Problem requirements => Reproduce every line of the material below exactly. No pictures belong in the copy.

Segment Open

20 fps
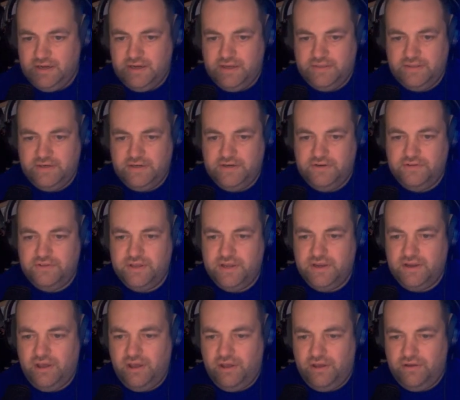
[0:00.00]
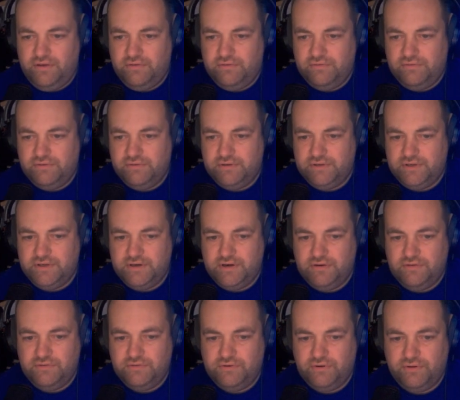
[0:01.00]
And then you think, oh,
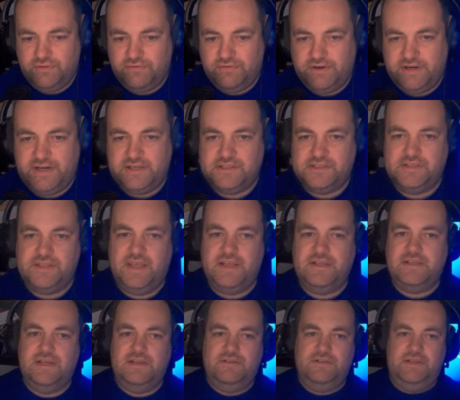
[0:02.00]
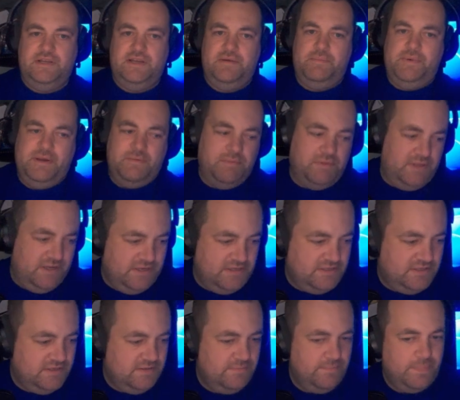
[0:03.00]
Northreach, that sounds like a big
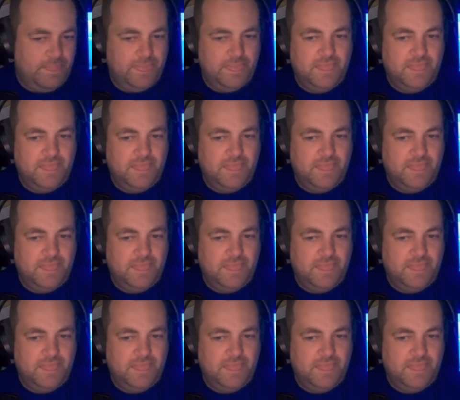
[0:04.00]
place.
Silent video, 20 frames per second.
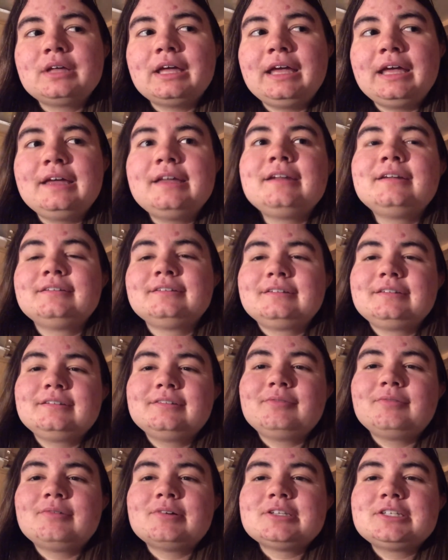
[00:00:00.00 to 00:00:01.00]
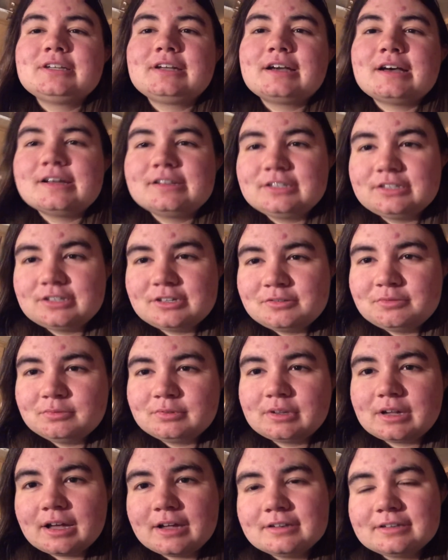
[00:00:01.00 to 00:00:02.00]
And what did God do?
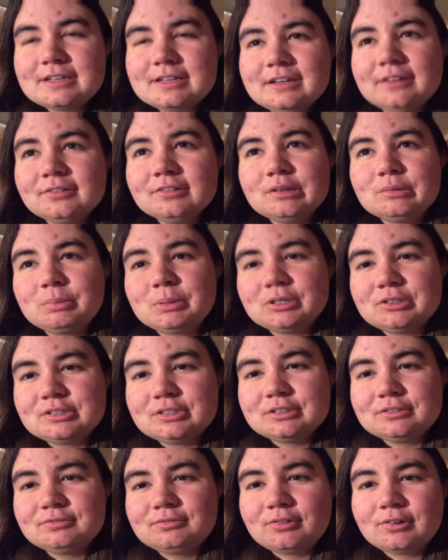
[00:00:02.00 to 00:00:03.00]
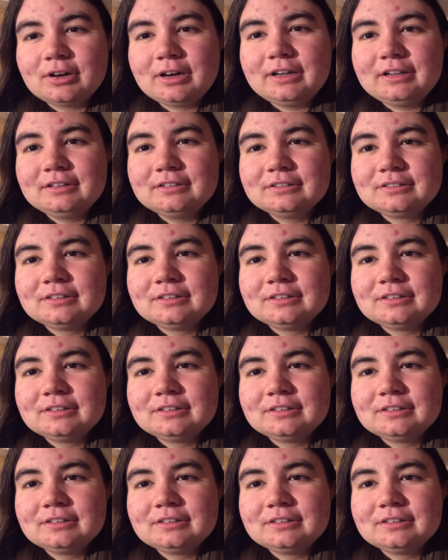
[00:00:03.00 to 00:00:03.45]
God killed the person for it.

Segment Closed

Response box =>
20 fps
[0:00.00]
[0:01.00]
And then you think, oh,
[0:02.00]
[0:03.00]
Northreach, that sounds like a big
[0:04.00]
place.
Silent video, 20 frames per second.
[00:00:00.00 to 00:00:01.00]
[00:00:01.00 to 00:00:02.00]
And what did God do?
[00:00:02.00 to 00:00:03.00]
[00:00:03.00 to 00:00:03.45]
God killed the person for it.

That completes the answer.